Des dizaines de montgolfières colorées dérivant au-dessus des cheminées de fées en forme de cône de Cappadoce au lever du soleil, la vallée baignant dans un halo orangé et doré

Moyen-Orient

Cappadoce

"J'ai regardé cinquante montgolfières s'élever et je n'arrivais toujours pas à y croire."

Je suis arrivé à Göreme par bus de nuit depuis Istanbul, hébété et couvert de poussière, et la première chose que j’ai faite, c’est sortir de l’otogar à quatre heures du matin parce que quelqu’un m’avait dit de ne pas rater les montgolfières. J’ai failli ne pas y aller. Je suis content de l’avoir fait. Dans le gris de l’avant-aube, on les entend avant de les voir — le rugissement sourd et rythmique des brûleurs à propane qui chauffent l’air dans des enveloppes de nylon grandes comme des immeubles. Puis l’une après l’autre elles s’élèvent depuis le fond de la vallée, et le ciel qui était vide est soudain plein. Pas deux ou trois. Des dizaines. Par une matinée claire en haute saison, plus d’une centaine de montgolfières partagent l’espace aérien au-dessus de la vallée de Göreme, et l’effet est si surréel que le cerveau continue de refuser de le traiter comme quelque chose de réel.

La Cappadoce n’t est pas une chose unique. C’est une région d’Anatolie centrale façonnée par des millénaires d’éruptions volcaniques, d’érosion éolienne et d’ingéniosité humaine. Les cheminées de fées — ces improbables colonnes coniques de tuf volcanique tendre — se sont formées lorsque des coulées de lave ont enseveli le paysage, puis se sont érodées de manière inégale autour de coiffes de basalte plus dur. Les premiers chrétiens, fuyant la persécution romaine puis les raids arabes, ont découvert que cette même roche tendre pouvait se creuser à l’outil, et ils ont construit dedans : des églises aux fresques byzantines encore nettes après mille ans, des monastères avec réfectoires et cellules, et sous leurs pieds, de vastes cités souterraines capables d’abriter des milliers de personnes pendant des mois. Derinkuyu descend sur onze niveaux. Debout au fond du puits d’aération à regarder vers le haut une colonne de lumière du jour, on comprend pourquoi les gens ont préféré creuser plutôt que fuir.

La cuisine est plus discrète qu’à Istanbul, mais pas moins sérieuse. Le testi kebabı — agneau ou bœuf cuit lentement dans une jarre en argile scellée que le serveur brise avec un théâtre soigneusement calculé devant vous — est le plat que chaque restaurant présente comme un spectacle, et il le mérite. Les ateliers de poterie à Avanos sont la vraie chose, pas des pièges à touristes : la région produit de la céramique depuis quatre mille ans avec l’argile de la rivière Kızılırmak, et regarder un maître tourner vaut une heure de votre après-midi.

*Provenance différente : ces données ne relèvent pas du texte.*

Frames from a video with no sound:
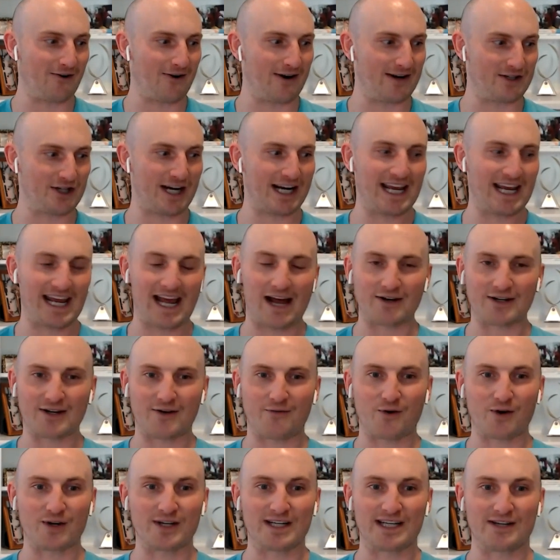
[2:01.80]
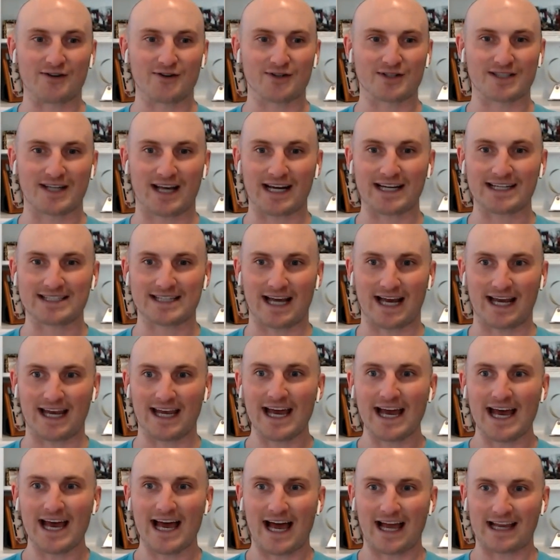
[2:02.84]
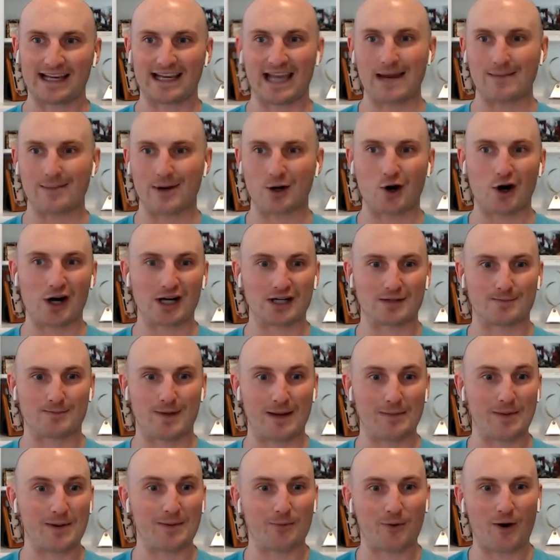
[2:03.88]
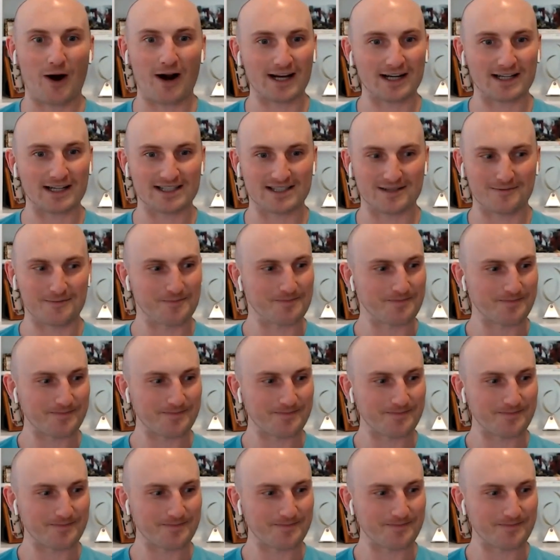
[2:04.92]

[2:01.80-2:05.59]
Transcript: and checking out different deal sites, I, I came across baby products.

Quand y aller : D’avril à début juin et de septembre à octobre, on trouve les ciels les plus dégagés pour les vols en montgolfière, des températures douces et une fréquentation présente mais gérable. Juillet et août sont brutalement chauds et bondés. L’hiver (décembre à février) est froid et les montgolfières volent moins souvent à cause du vent, mais la neige sur les cheminées de fées est d’une beauté saisissante et les vallées se vident presque entièrement.

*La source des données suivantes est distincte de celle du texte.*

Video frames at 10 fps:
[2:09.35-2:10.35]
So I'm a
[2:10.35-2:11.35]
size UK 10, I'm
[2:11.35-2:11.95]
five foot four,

Ce que la plupart des guides ratent : Ils présentent le vol en montgolfière comme l’événement principal et tout le reste comme optionnel. C’est l’inverse. Les cités souterraines — Derinkuyu, Kaymaklı — comptent parmi les constructions humaines les plus stupéfiantes qui soient, et la plupart des visiteurs y passent quatre-vingt-dix minutes avant de se précipiter dans un magasin de tapis. Allez à Derinkuyu le matin à l’ouverture, avant l’arrivée des groupes, et prévoyez trois heures. Le silence et l’ampleur de ce que des hommes ont construit dans le noir vous accompagneront bien plus longtemps que n’importe quel lever de soleil.